# Automata Notes

Published on the- Introduction
- Deterministic Finite Automata
- Chomsky Hierarchy
- Production Rules
- Non-Determinism
- Pushdown Automata
- Turing Machines
- Computable Numbers
- The Halting Problem
- Rice’s Theorem
- Busy Beaver Function
- Church-Turing Thesis
- Bibliography

## Introduction

- Automata are models of computation. Their input is a string of symbols, from a finite input alphabet, \(\Sigma\). Examples of alphabets include ASCII, Unicode and, most relevantly, the binary alphabet \(\{0, 1\}\). Formally, an alphabet is a set of symbols.
- \(\Sigma^*\), where \(\Sigma\) is a finite alphabet, denotes the set of all possible strings that can be made from \(\Sigma\). \(\epsilon\) denotes the empty string, which in most programming languages is denoted by
`""`

. For instance, \(\{0, 1\}^*\) refers to \(\{\epsilon, 0, 1, 00, 01, 10, 11, 000, ...\}\). - After receiving an input string, an automaton is said to either accept the string, or reject the string. Automata, accept and reject, purely based on their input; they are functions of their input. In functional programming, they would be called pure functions. The strings that an automaton \(M\) accepts are denoted by \(L_M\), where \(L_M \subseteq \Sigma^*\).
- Because the strings of all other finite alphabets can be encoded using the binary alphabet, we shall mostly consider automata that take strings of 0s and 1s. Note that \(\Sigma\) is finite, but provided it is non-empty, the cardinality of \(\Sigma^*\) is infinite. However, in this case, it is countably infinite (since we can describe a generator function that will eventually list all strings in \(\Sigma^*\)). Hence the cardinality of \(L_M\) is at most countably infinite. However, note still that \(\mathcal{P}(\Sigma^*)\) is uncountably infinite.
- To repeat, all languages over a non-empty finite alphabet contain a countably infinite number of strings, however the set of all possible languages over a non-empty alphabet is uncountably infinite.
- The importance of automata lies in their language-accepting power. For instance, if we have a kind of automata \(\mathfrak{A}\), that can be constructed to accept a proper superset of languages that a kind of automata, \(\mathfrak{B}\) can be constructed to accept, we can conclude that \(\mathfrak{A}\) is more powerful than \(\mathfrak{B}\). Accepting strings of 0s and 1s, might not seem to be exciting, till you consider that everything that is stored on a computer can be encoded in binary. For instance, \(\mathfrak{A}\) might be able to accept the language of binary-encoded prime numbers, or the language of binary-encoded Avril Lavigne songs.
- Since all possible languages over a non-empty alphabet is uncountably infinite, if all possible ways of a kind of automaton can be constructed is countably infinite, then we can conclude immediately that it cannot accept all possible languages. For instance, we might devise a way for an automaton to be reduced a natural number. In fact, even the most powerful model of computation atnd kind of automata, the Turing machine, can be reduced a natural number, therefore is an uncountably infinite number of languages, that a Turing machine and every computer hitherto known, cannot accept.
- If you believe in the Church-Turing hypothesis, which states there is no model of computation more powerful than Turing machines, then this holds for every possible model of computation and physical computer, that exists and is yet to exist.

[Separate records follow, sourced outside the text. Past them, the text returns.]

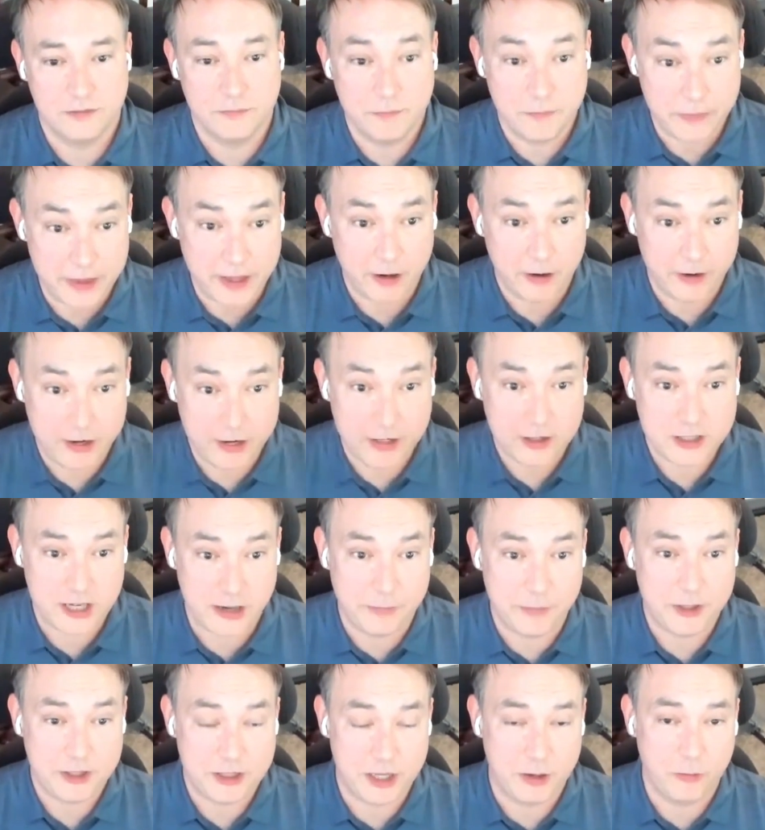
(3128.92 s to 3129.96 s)
You know, here's how
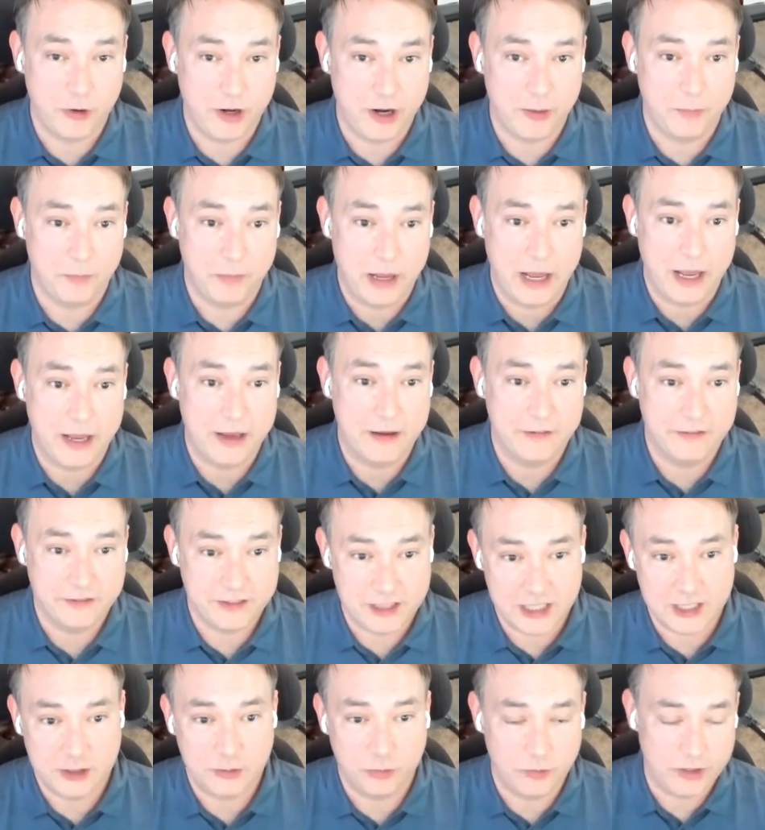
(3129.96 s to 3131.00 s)
much they went up by
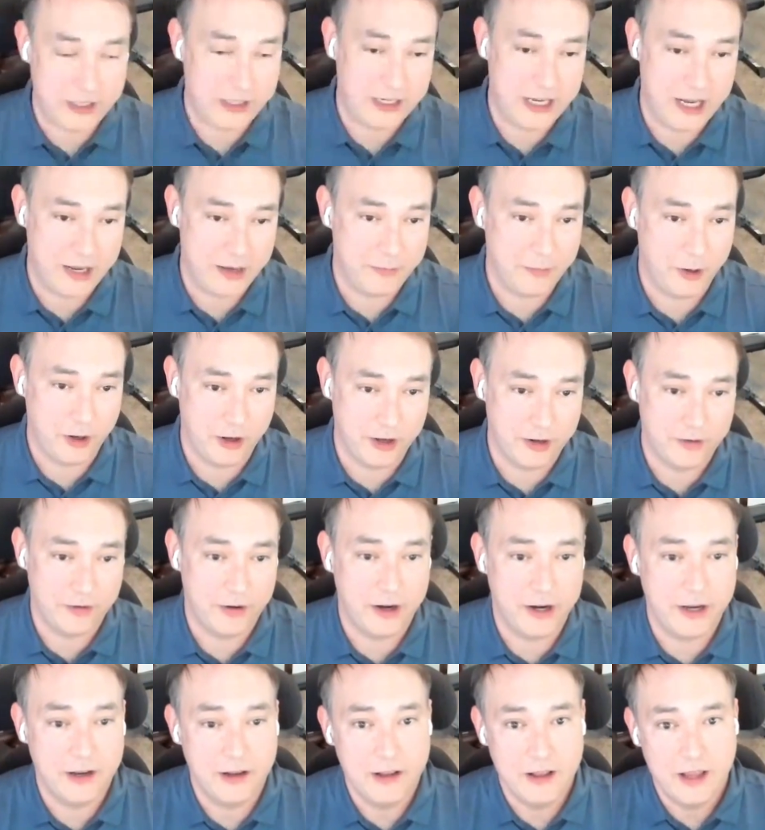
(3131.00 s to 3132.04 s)
since we came on,
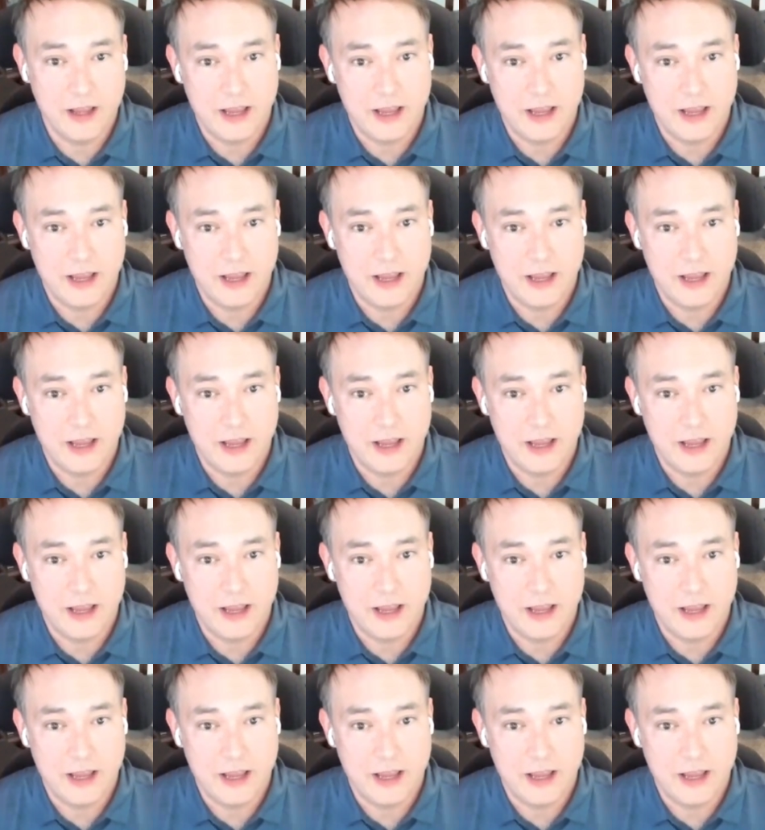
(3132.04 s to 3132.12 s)
right?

## Deterministic Finite Automata

- Deterministic Finite Automata (DFAs), are automata that consist of a finite number of states \(Q\), and at any one time exist in one state. A DFA starts in the start state, \(q_0\) and for ever input symbol, there is a transition function \(\delta\) of the current state and the current input symbol, that gives us the next state of automaton. Hence, the next state of the automaton depends solely on two things, the previous state, and the current input symbol. Formally this can be written as: \[ \delta : Q \times \Sigma \to \Sigma \]
- The above pattern accepts the pattern \(\mathsf{0}\mathsf{1}^n\mathsf{0}\), where \(n \ge 1\), i.e. \(\mathsf{0}\) followed by one or more \(\mathsf{1}\)s, followed by another \(\mathsf{0}\). States are indicated by circles, and transitions between states, with lines marked with the symbol needed to transition between the states. For instance, \(\delta(q_0, \mathsf{0}) \equiv q_1\). The final state is indicated with with an additional line around it.
- The transition from \(q_2\) back to \(q_2\) demonstrates the ability of automata to form loops.
- If after accepting a string of input, a DFA is in one of a set of final states, \(F\) where \(F \subseteq Q\) then it is said the DFA accepts its input, otherwise it rejects its input.
- Formally, any DFA can be represented as a quintuple: \[ (\Sigma, Q, q_0, \delta, F)\]
- Note that \(\delta\) must be a total function, however often when describing DFAs, it is conventional to miss out certain transitions for certain inputs. It is implied that these transitions, lead to a “dead” state, and the DFA will stay in the “dead” state for the rest of input string and won’t be able to accept.
- We may also refer to the extended transition function, \(\hat{\delta}\), which is of a state, \(q\), string, \(w\), and maps onto to the state after a DFA has processed \(w\) from \(q\): \[ \hat{\delta} : Q \times \Sigma^* \to \Sigma \]
- The extended transition function, can be defined recursively in terms of the transition function.
- Using the notion of an extended transition function, it is also possible to define the language of a DFA, \(M\) as follows: \[ L_M \equiv \{x | x \in \Sigma^* \wedge \hat{\delta}(q_0, x) \in F\} \]

## Chomsky Hierarchy

Type | Automaton | Language |
---|---|---|

0 | Turing Machines | Recursively Enumerable |

1 | Linear-bounded Turing Machines | Context-sensitive |

2 | Pushdown Automata | Context-free |

3 | Finite Automata | Regular |

- The class of languages, equivalent to DFAs, are known as the regular languages. In 1950s, American linguist Noam Chomsky, devised a hierarchy of formal languages, and the grammars need to express them. Regular languages are at the bottom, generated by type 3 grammars. A grammar, is just a set of rules that can be used to generate every string of a given language.
- Regular languages, are not very powerful, although they are used a great deal in programming. This is due to regular expressions, which are expressions that define regular languages over an alphabet, usually Unicode or ASCII in programming.
- Most syntaxes for defining regular languages come from the POSIX standard, which was needed to maintain standards between UNIX variants. Regular expressions in UNIX, came about due to the work of Ken Thompson.
- Regular languages are not very expressive, for example, the language of valid emails (under RFC 5322) is not regular (and hence cannot be represented by a regular expression, unless you use one of the more sophisticated regular expression libraries such as in Perl, which in actual fact can express more than the regular languages).

## Production Rules

- Another way of expressing grammars, not just type 3 grammars, is by production rules. Production rules are a set of rules that are able to generate every string in a language. Production rules consist of two kinds of symbols: terminal and non-terminal, which form a disjoint union.
- We shall represent terminals by Greek letters, and non-terminals by capital Roman letters. Production rules have a start rule, which we shall call \(S\).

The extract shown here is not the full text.